Why
You Should Let a 5-Year Old Design Your Next Product
By Nilofer Merchant on May 23, 2013 11:50 am
All his life, he hated brushing his teeth. Getting
toothpaste onto a toothbrush can be messy if your fine motor skills
are still developing. And, of course, even though you know you’re
supposed to replace a toothbrush every three months, who really keeps
track of that? So, Houston Diaz decided to invent a solution. And several
prototypes later, he designed a toothbrush that has the toothpaste
dispenser integrated into the brush itself, allowing himself and
others to have a more convenient solution. And when the toothpaste
runs out? It’s a natural reminder that it’s time to buy a new brush.
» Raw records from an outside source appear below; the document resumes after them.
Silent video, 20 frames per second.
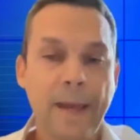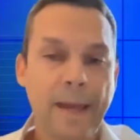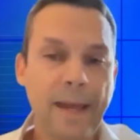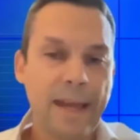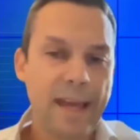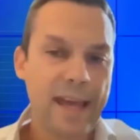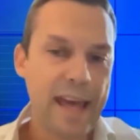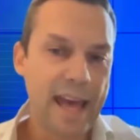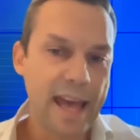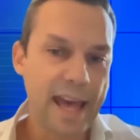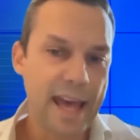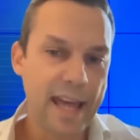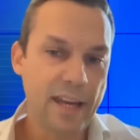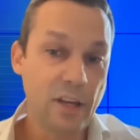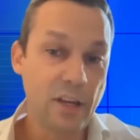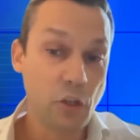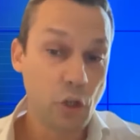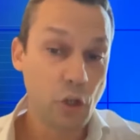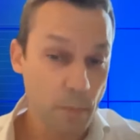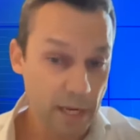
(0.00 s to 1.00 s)
And
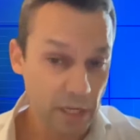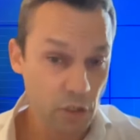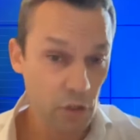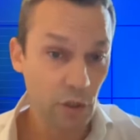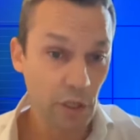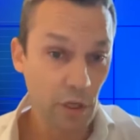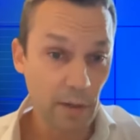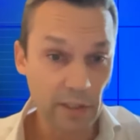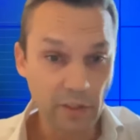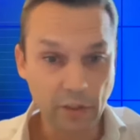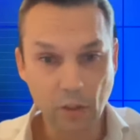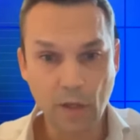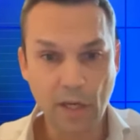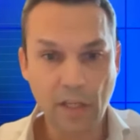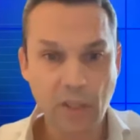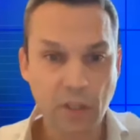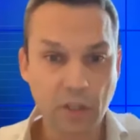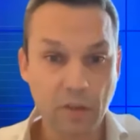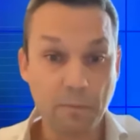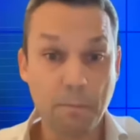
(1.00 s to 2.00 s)
do make sure you ask a
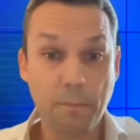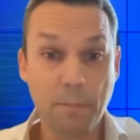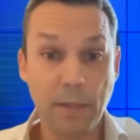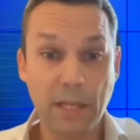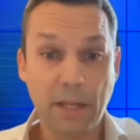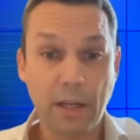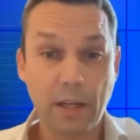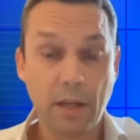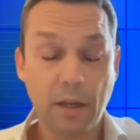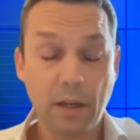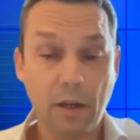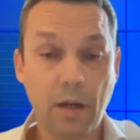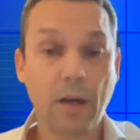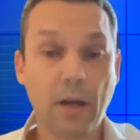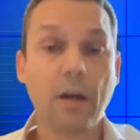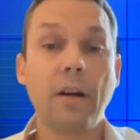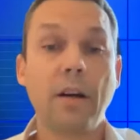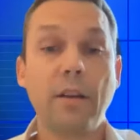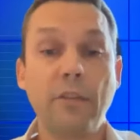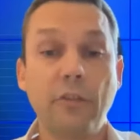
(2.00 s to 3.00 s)
question
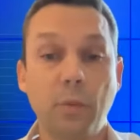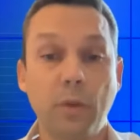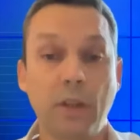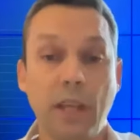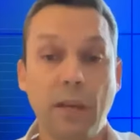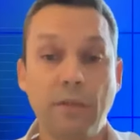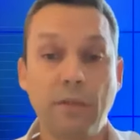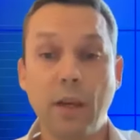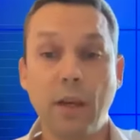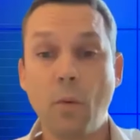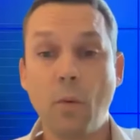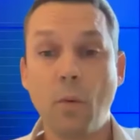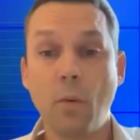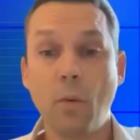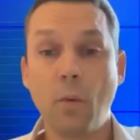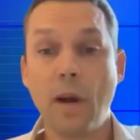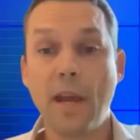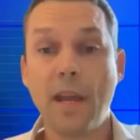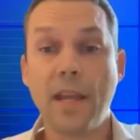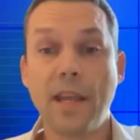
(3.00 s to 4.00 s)
because we're giving
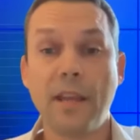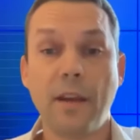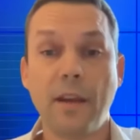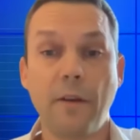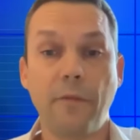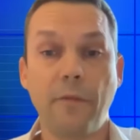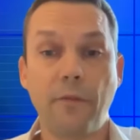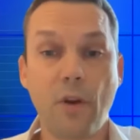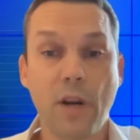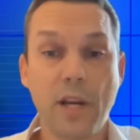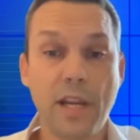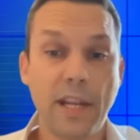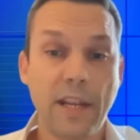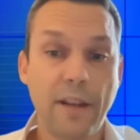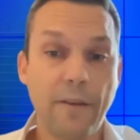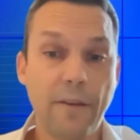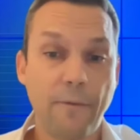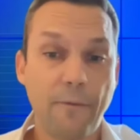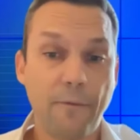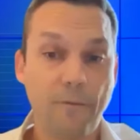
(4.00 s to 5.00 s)
away a
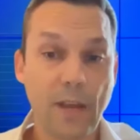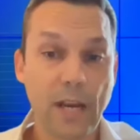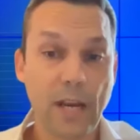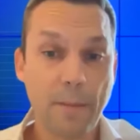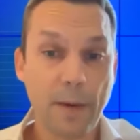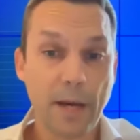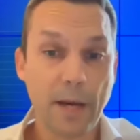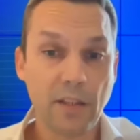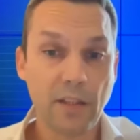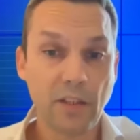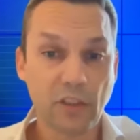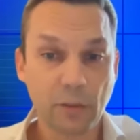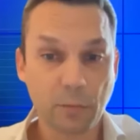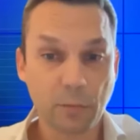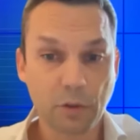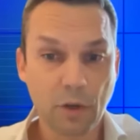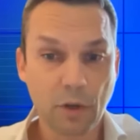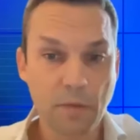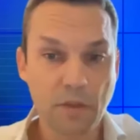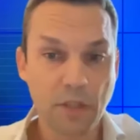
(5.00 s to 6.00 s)
free Finimize
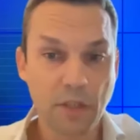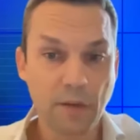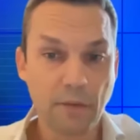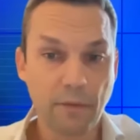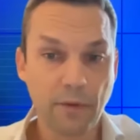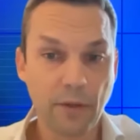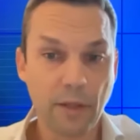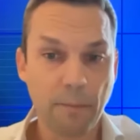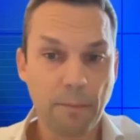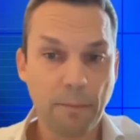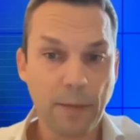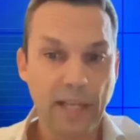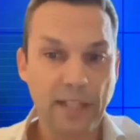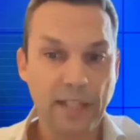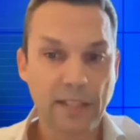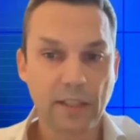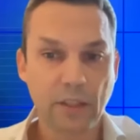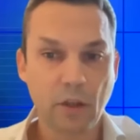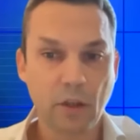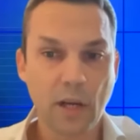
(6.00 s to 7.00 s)
subscription for the
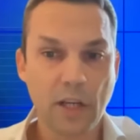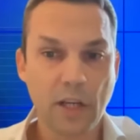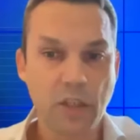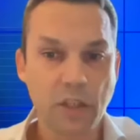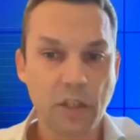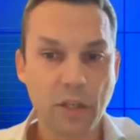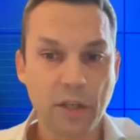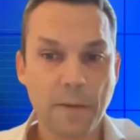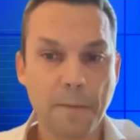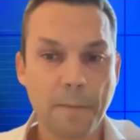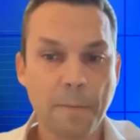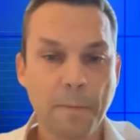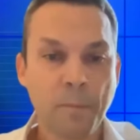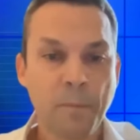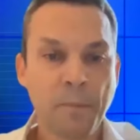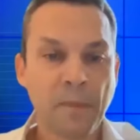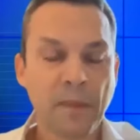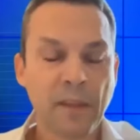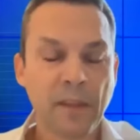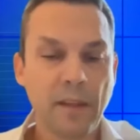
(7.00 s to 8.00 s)
best question
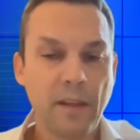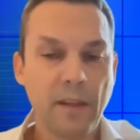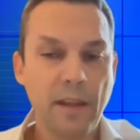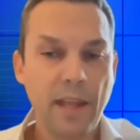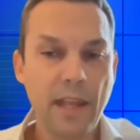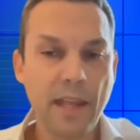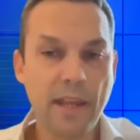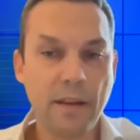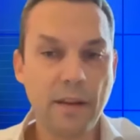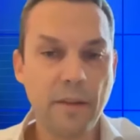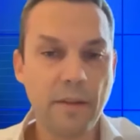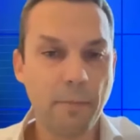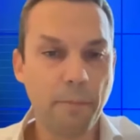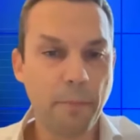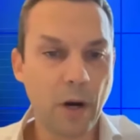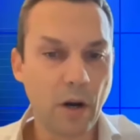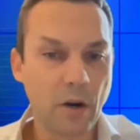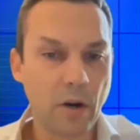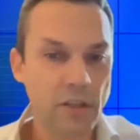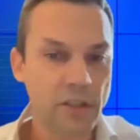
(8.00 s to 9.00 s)
in the
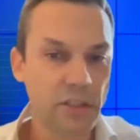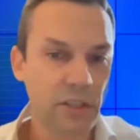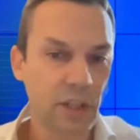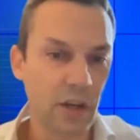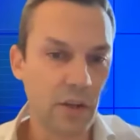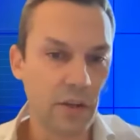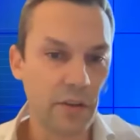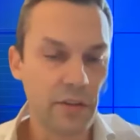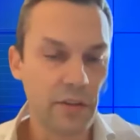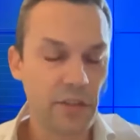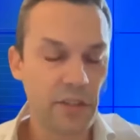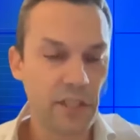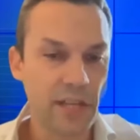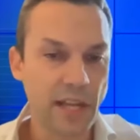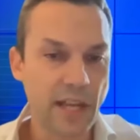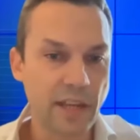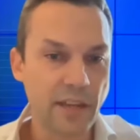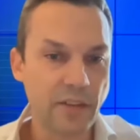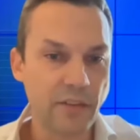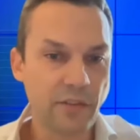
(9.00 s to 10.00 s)
box on
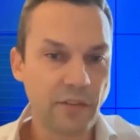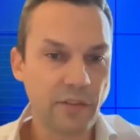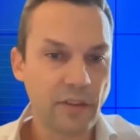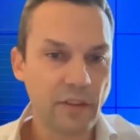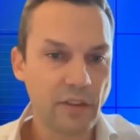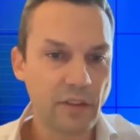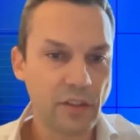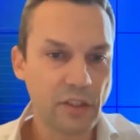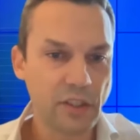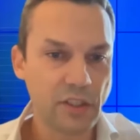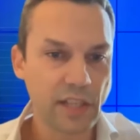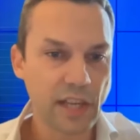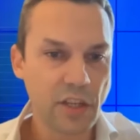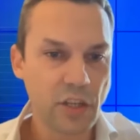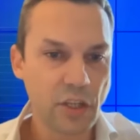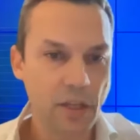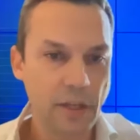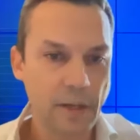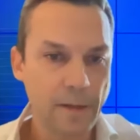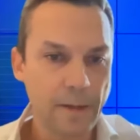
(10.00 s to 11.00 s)
today's
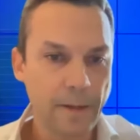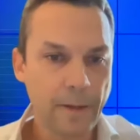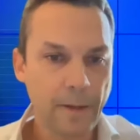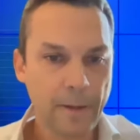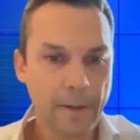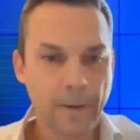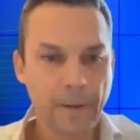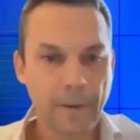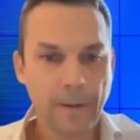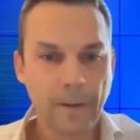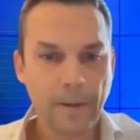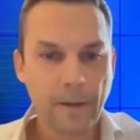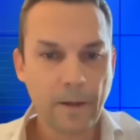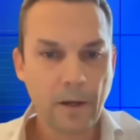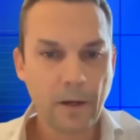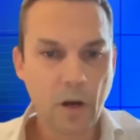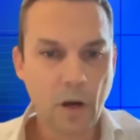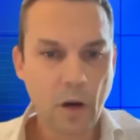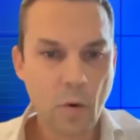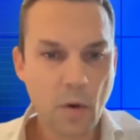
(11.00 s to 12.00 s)
session.
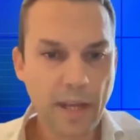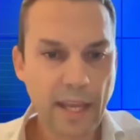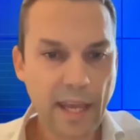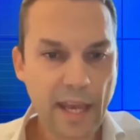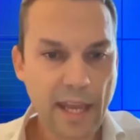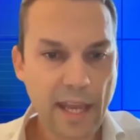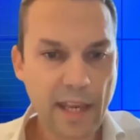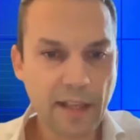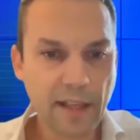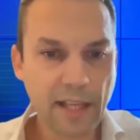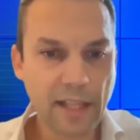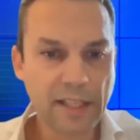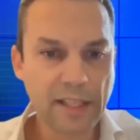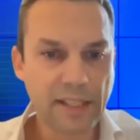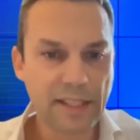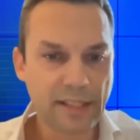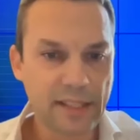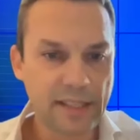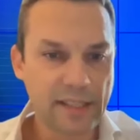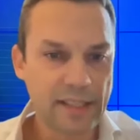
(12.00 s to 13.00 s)
Okay,
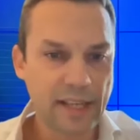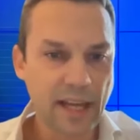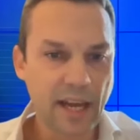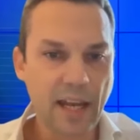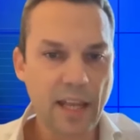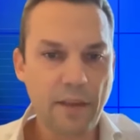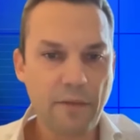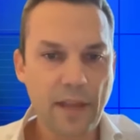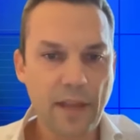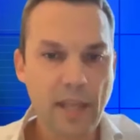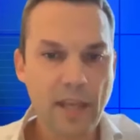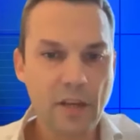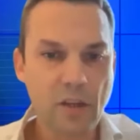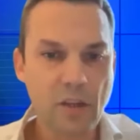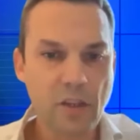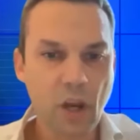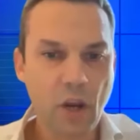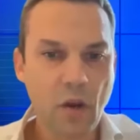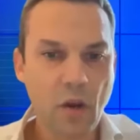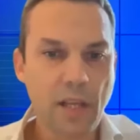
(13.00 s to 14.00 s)
let's dive
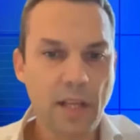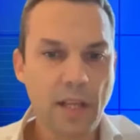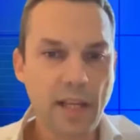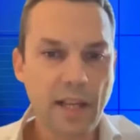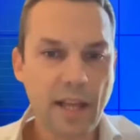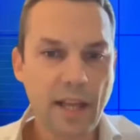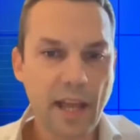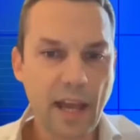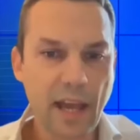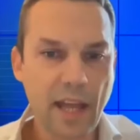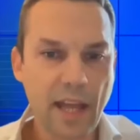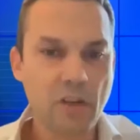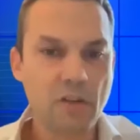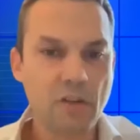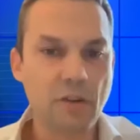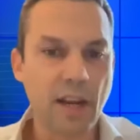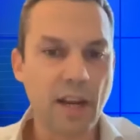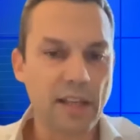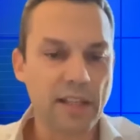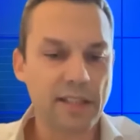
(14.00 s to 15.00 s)
in. Tony,
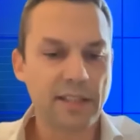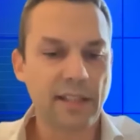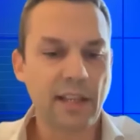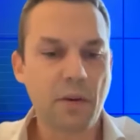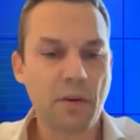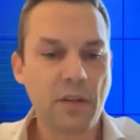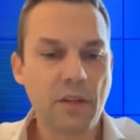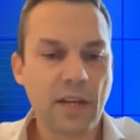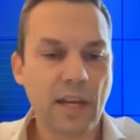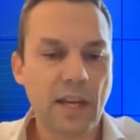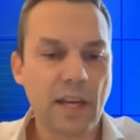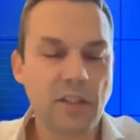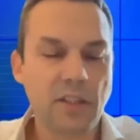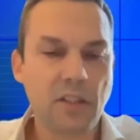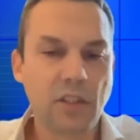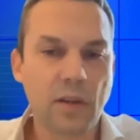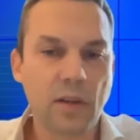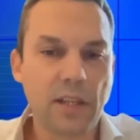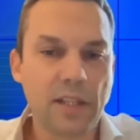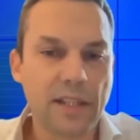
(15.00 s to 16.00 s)
Andras, how are you
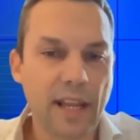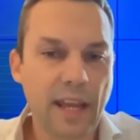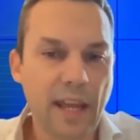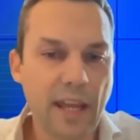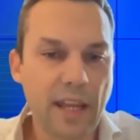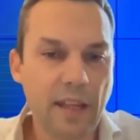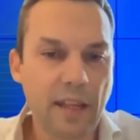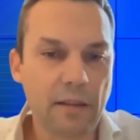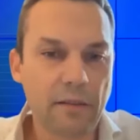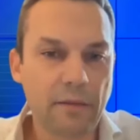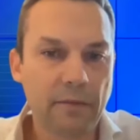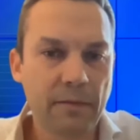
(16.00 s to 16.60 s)
guys doing today?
Even though he’s only five years old, that product will
one day be on the shelves of your local Bed Bath and Beyond, or
Target. And, no, as precocious as this kid is, he is not an
entrepreneur, and doesn’t need to raise VC money or write a business
plan.
This five-year old is able to be the inventor without
also creating a company because of a product innovation company
called Quirky.
What Quirky does is make invention accessible to anybody — and quite
possibly everybody. In the Industrial Era, becoming an “inventor”
meant you also had to create an organization that could produce,
market, and sell your invention. Thus, it’s been a hard gig to crack.
You not only had to be able to come up with great winning ideas, you
also had to deal with the complexities of financing, engineering, distribution,
recruiting staff, and legal liability — to name just a few. The
intensity of the organizational demands narrowed the chances that new
solutions would ever actually come to market. And, of course, this
slowed innovation and restrained market outcomes.
Quirky has created an innovation engine more suited for the Social Era — in which work and
jobs are no longer the same thing, and collaboration happens outside
of organizations as much as within it — in three ways:
- It disaggregates the
process of innovation from the innovator’s work itself.
- It aligns interests
and economics so that all parties have a shared interest.
- It engages community
to improve ideas and ultimately co-create the value.
To date, Quirky has allowed 590 inventors to bring their
products to market. Anyone can submit an idea, or you can help
another idea be improved, or you can collaborate in further design
refinement. Over 407,000 community members (growing at a rate of
about 1,000 members a day) help create the solution in a variety of
ways (from voting on best ideas to iterating or actually prototyping
the concept). Organizationally, this means that with 140 people on
payroll, less than 1% of the people involved are “inside” the
organization in the traditional sense. This is scale in the social
era: scale happens not by having more people report to you, but by
having people engaged with you. Interests are 100% aligned. Both the
inventor and the larger community get compensated for their work.
By working with an extended community, Quirky can bring
at least three new consumer products to market each week. And by
“market” we mean 188 retail partners. Ben
Kaufman, the founder and CEO, says there is no limit to
what they can create. “Even cars?” I asked him, curious about how far
his vision holds. “Yeah, sure,” he replied. Ben himself is 26 and has
been on the Tonight Show to tell the
Quirky story. Thus far, Quirky has brought nearly 500 products to
market, since 2009 and the level of sophistication and quality
continues to grow.
Back to Houston Diaz’s toothbrush. He started this
project with help from his dad. When he was done, he uploaded video
and watched as votes started to roll in for his “no mess toothbrush.
He agitated for more support himself, even calling his dentist and
asked his vote. “No one was exempt from his pitch,” says Houston’s
mom, Nancy
Lublin. (As CEO of Dosomething.org, she’s clearly raising
someone who believes in action.) Then Quirky put it “under
consideration” — a live debate takes place for vetting ideas, which
entrepreneurs are encouraged to attend. Houston and his dad wore
matching jackets and ties, and Houston made sure his mohawk was extra
spiky. He listened as people debated his idea, and answered questions
as they came up. And very shortly (in the next 3-4 weeks), they will
put the product into production.
Now you may not want to be an inventor. And maybe your
kid doesn’t want to either. But the Quirky business model embodies a
set of ideas that every business ought to be considering, in light of
the Social Era. Quirky builds on a fundamental truth of the social
era: Ideas can come from anywhere, from anyone without first being
vetted to see if that person is “allowed” to have that idea. And as
we find our way into the Social Era, we’re going to grapple with what
it means to be a leader like Ben Kauffman — more like a community
organizer than a traditional head honcho. Show me a leader, goes the
saying, and I’ll show you a bunch of followers. The challenges of our
era don’t require more followers; they require the kind of leadership
that encourages the community to build what’s needed so that anyone
and quite possibly everyone can exercise initiative.
Today, a few smart people see this as “the future.” Even
smarter ones see it as “the present.” Which one are you?
And, more importantly, what are you doing about it?